Councilmember Bob Branstrom doubted the effectiveness that some youth programs have on cannabis use under the age of 21 years.

“I’m pretty skeptical of the efficacy of those kinds of things to keep kids off of cannabis. I mean, I grew up in an era where they had movies that were scaring people about Mary Jane,” Branstrom said. “Frankly, I don’t think kids listen to what governments tell them on issues like this.”

Branstrom told The Union that in his mind, rejecting the $10,000 offered by Provisions to the City made the issue less complicated, and that the time that City staff would have to spend to allocate the monies by the creation of grants and so forth, would hardly be worth it.

“The cost of administering the $10,000 would mean staff isn’t available to do other things,” Branstrom said.

Branstrom also told The Union that he wasn’t sure that legal cannabis businesses needed additional challenges, when currently the taxes and regulations for the legal production of cannabis are more rigid than the food we eat.

Ivy commented that at the time when the ordinance was passed, the key element that concerned voters was how to legalize marijuana in Grass Valley.

“None of my voters understood exactly what this fourth tax entailed,” Ivy said. “So fair points have been made all around.”

Diana Gamzon, executive director of the Nevada County Cannabis Alliance Fair Trade association representing over 200 businesses with a mission to provide advocacy and education to our local cannabis industry, spoke during the public comment period about the positive impact the reduced tax would have for Grass Valley businesses.
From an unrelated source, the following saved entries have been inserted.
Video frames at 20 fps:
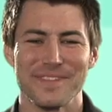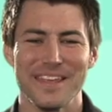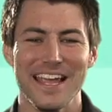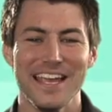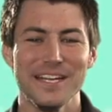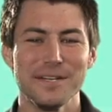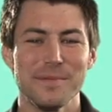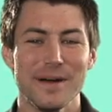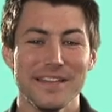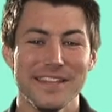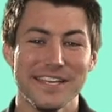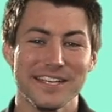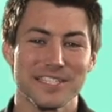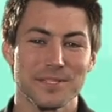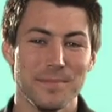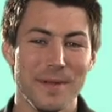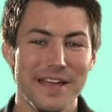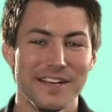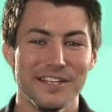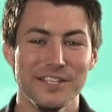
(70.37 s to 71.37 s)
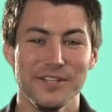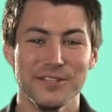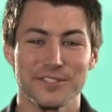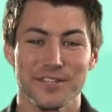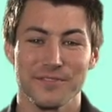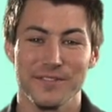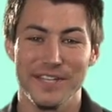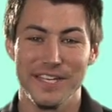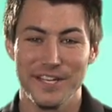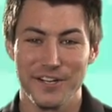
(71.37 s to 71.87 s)
Aided by the expanded use
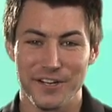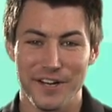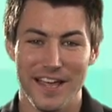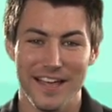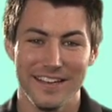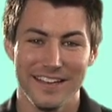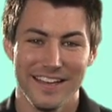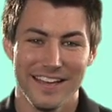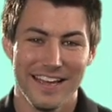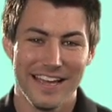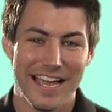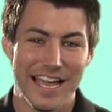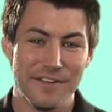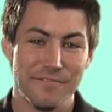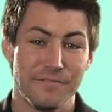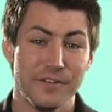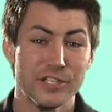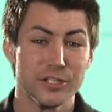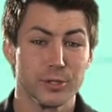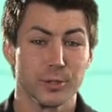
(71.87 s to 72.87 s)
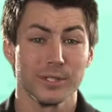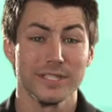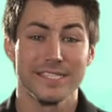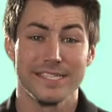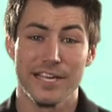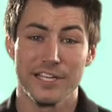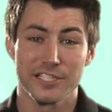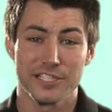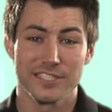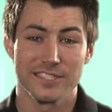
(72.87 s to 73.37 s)
of the internet and
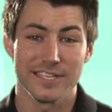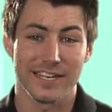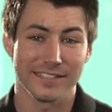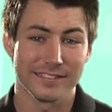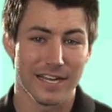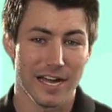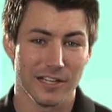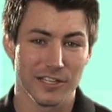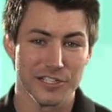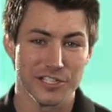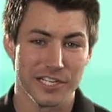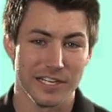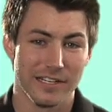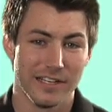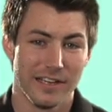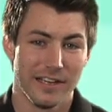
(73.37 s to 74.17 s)
visualization technology,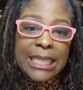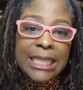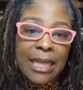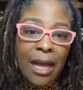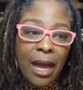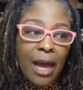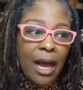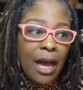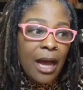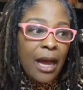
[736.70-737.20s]

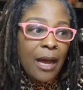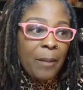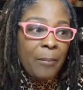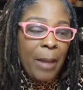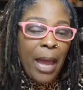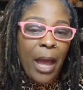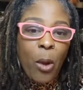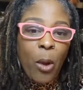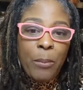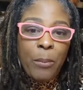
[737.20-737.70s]
uh, um,
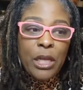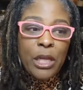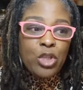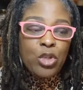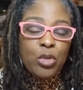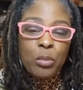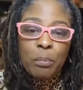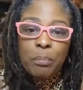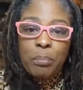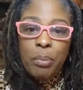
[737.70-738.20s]
helping
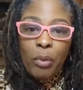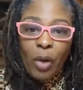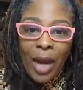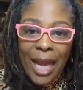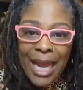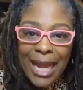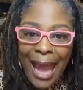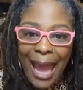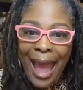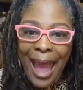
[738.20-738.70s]
to
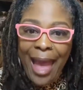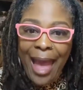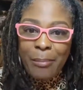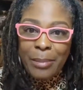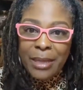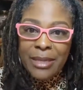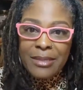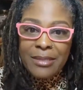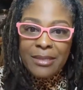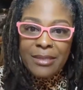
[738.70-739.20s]
break
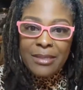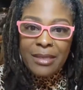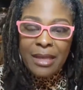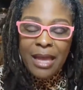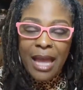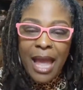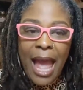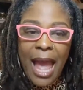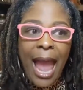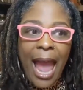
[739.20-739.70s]
habits
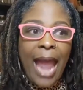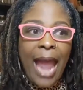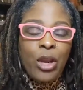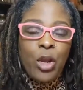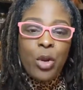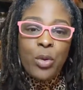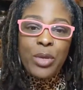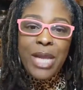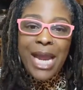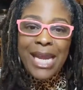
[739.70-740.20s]
and
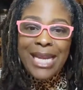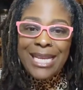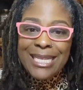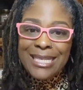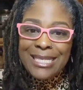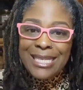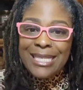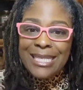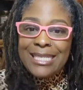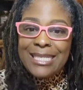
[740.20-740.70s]
creating
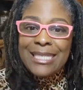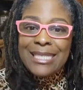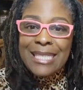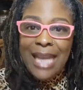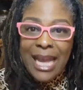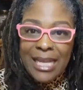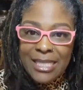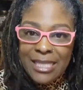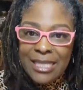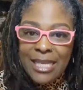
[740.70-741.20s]

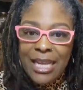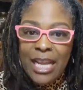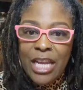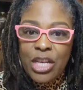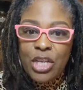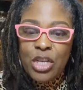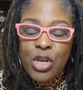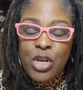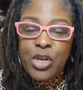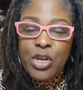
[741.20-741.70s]
success
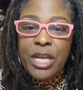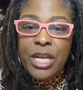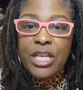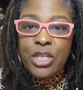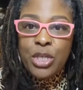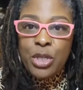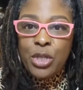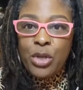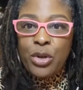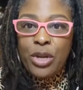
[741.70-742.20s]
in your,
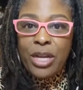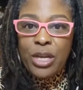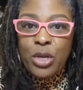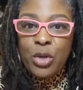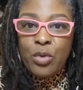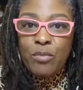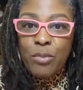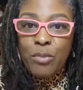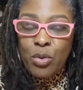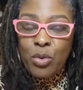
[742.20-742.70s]
into your
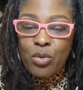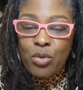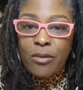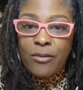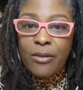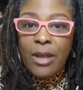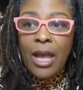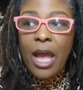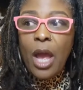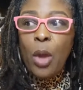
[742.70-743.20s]
new move,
“We are very excited to be here as Provision takes the final steps in opening their doors,” Gamzon said. “Grass Valley is one of the only jurisdictions in the entire state that has such a tax… A consumer would be spending nearly 60 percent more to purchase the same product in Grass Valley than in Nevada City.”

Another public comment from Harry Bennett, who leads Nevada City’s “Floracy” cannabis extract manufacturing, told the Council that a large majority of products for purchase in a dispensary have more than the 17 percent THC potency mentioned in the tax ordinance.

Grass Valley’s been able to see the benefits of regulating cannabis including a grant that was awarded to Grass Valley for $3 million from Proposition 64 Health and Safety grant being used for recreation initiatives for sports, an improved skate park in Condon Park, and other needs of law enforcement and local schools, according to Gamzon.

“Anything over 17 percent includes probably 90 percent of the items in a dispensary,” Bennett said.